SecurityBrief Asia - Technology news for CISOs & cybersecurity decision-makers
Story image
Record rise in zero-day vulnerabilities exposed in Google-Mandiant report
Tue, 2nd Apr 2024

In a major new cybersecurity report released by Google and Mandiant, 97 zero-day vulnerabilities exploited in the wild were reported for the year 2023. This reveals an increase of over 50% compared to the 2022 data, which registered 62 vulnerabilities. However, this recent figure is still below the record 106 vulnerabilities exploited in 2021.
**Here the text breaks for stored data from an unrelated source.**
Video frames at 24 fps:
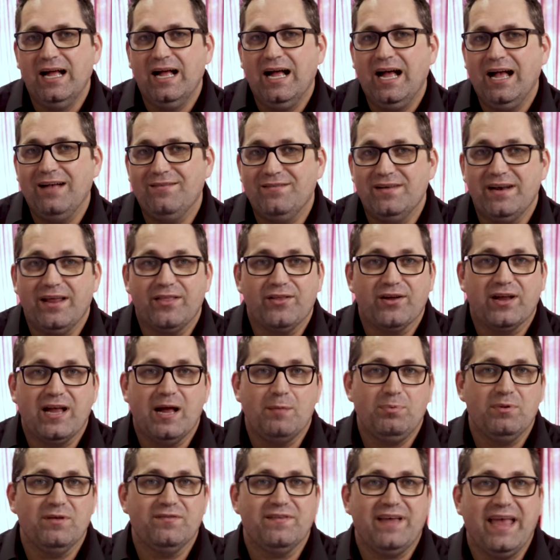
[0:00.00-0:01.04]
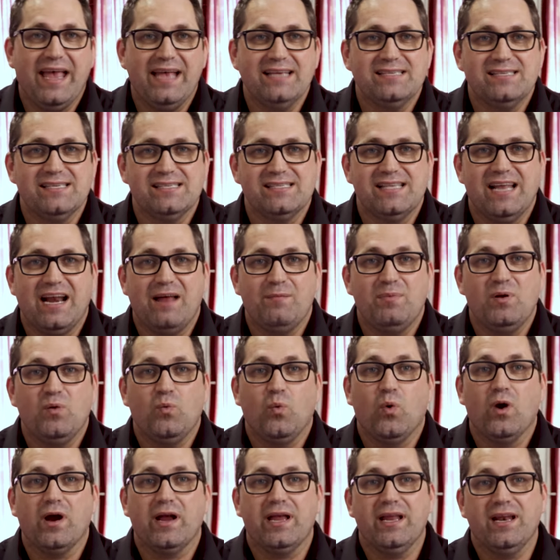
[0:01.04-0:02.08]
I have another couple of cases that I've been
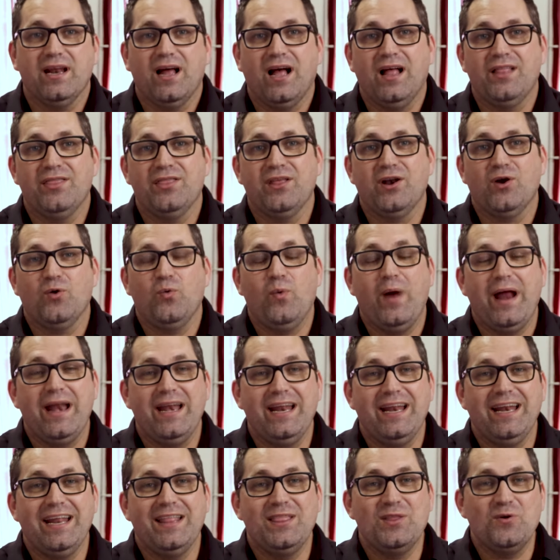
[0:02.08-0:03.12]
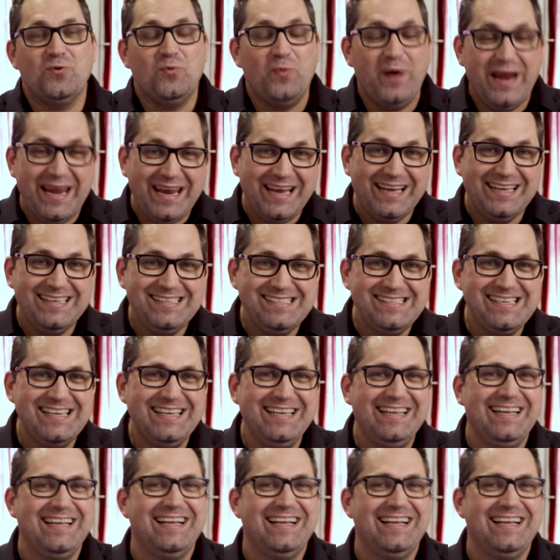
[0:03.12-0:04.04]
working on that are waiting in the wings.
The Google and Mandiant report further noted that 29 of these vulnerabilities were originally discovered by these tech giants themselves. The reported vulnerabilities encompassed two main categories: end-user platforms and products such as mobile devices, operating systems, browsers, and other applications and enterprise-focused technologies, including security software and appliances.

The study identifies a clear trend, suggesting that "the pace of zero-day discovery and exploitation will likely remain elevated" compared to pre-2021 figures. Nonetheless, it does spotlight numerous industry successes and significant progress.

For 58 of these zero-day exploitations, the threat actors’ motivations were accountable; 48 of these infringements were attributed to espionage actors, with financially motivated actors being responsible for the remaining 10. In terms of state sponsorship, the People's Republic of China (PRC) was identified as the leading perpetrator, with 12 zero-day vulnerabilities exploited in 2023, up from seven in 2022.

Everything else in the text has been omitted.